Contrary to the jokes she sometimes makes, Joel doesn't snore. In sleep, he's near silent except for the quiet _shhh_ of moving air and the low, incoherent mumbling as he relives the trials of his life in his dreams. Occasionally dreams spiral down into nightmares and breaths harshen into gasps and murmurs sharpen into words. In these moments, Ellie speaks to him in her lowest, calmest voice. _"We're alright, Joel. We're safe."_ Always he wakens, sometimes fully but more often he regains only enough awareness to confirm that she's beside him, that her words are truth, and then he's gone again. It's happened twice so far tonight, and her heart aches for the nights that she isn't awake, haunted by her demons and listening for his. On those nights the silence is shattered by hoarse cries or tears or her screams. On those nights, neither of them sleeps. But for tonight, it's just her keeping hushed vigil.

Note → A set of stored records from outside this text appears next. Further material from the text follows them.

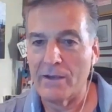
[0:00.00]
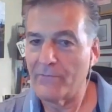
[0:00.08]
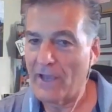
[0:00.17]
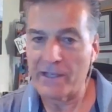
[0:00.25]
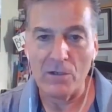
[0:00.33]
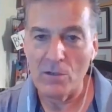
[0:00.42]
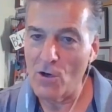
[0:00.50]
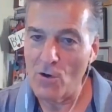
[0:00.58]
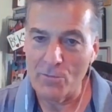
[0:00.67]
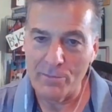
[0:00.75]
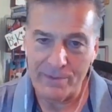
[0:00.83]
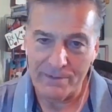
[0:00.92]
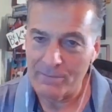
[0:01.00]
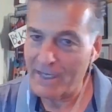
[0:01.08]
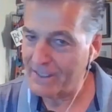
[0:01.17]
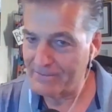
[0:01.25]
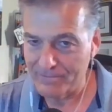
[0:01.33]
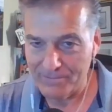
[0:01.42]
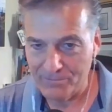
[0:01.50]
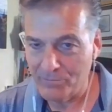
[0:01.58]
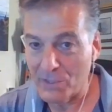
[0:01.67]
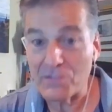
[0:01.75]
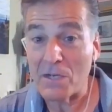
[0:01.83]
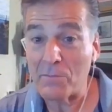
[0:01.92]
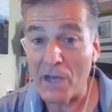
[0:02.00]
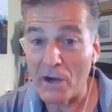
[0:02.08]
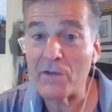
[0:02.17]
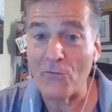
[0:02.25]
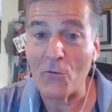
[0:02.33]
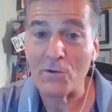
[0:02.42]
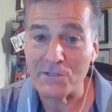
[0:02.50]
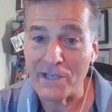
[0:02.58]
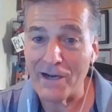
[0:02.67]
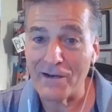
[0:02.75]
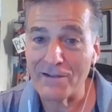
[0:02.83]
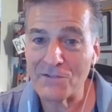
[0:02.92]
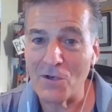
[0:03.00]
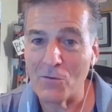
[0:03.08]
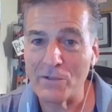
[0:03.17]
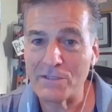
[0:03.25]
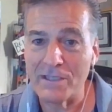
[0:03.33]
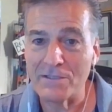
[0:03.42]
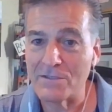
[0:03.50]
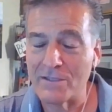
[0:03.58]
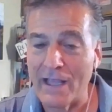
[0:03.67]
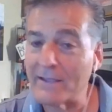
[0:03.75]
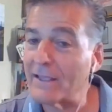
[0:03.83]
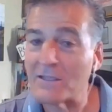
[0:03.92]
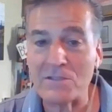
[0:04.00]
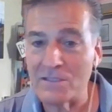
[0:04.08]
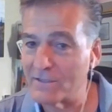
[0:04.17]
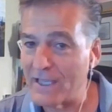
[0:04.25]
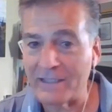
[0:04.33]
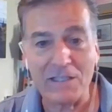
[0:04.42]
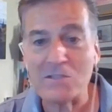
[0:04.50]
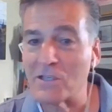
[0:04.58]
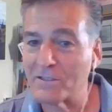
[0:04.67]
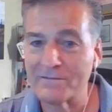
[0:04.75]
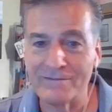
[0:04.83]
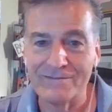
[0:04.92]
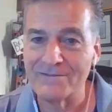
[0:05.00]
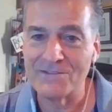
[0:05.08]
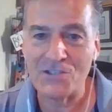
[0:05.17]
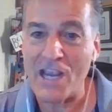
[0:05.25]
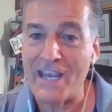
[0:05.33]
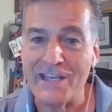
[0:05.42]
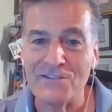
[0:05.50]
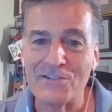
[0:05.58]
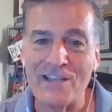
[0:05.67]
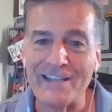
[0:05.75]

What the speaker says: If I go home, my person I'm caring for is there, so it's that doesn't change.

Tonight, Ellie doesn't sleep.

_Four thousand, seven hundred, and twenty-seven. Four thousand, seven hundred, and twenty-eight. Four thousand, seven hundred, and twenty-nine. Four thousand, seven hundred, and -_

Silence. One beat, two, three; just when Ellie's nerves are about to snap with tension and horror and _'Is he already lost?'_ , Joel exhales.

_Four thousand, seven hundred, and thirty._

"Ellie." His voice, rough and heavy and sudden as a rock fall, startles her and she can tell he's more asleep than awake when he lifts himself to his side to face her, sluggishly kicking off the sheets tangled around his legs and scrubbing a hand over his sweaty forehead. The moonlight throws his rugged features into sharp, detailed relief and makes his eyes almost luminous and he squints a little bit into the sudden brightness of it. "It's late," he rumbles. "What are you still doin' up?" The skin around his lips tightens for just a moment in the silence that follows that question but his mouth quickly parts around a low sigh and the tension is gone. Mostly gone. "Are you alright?"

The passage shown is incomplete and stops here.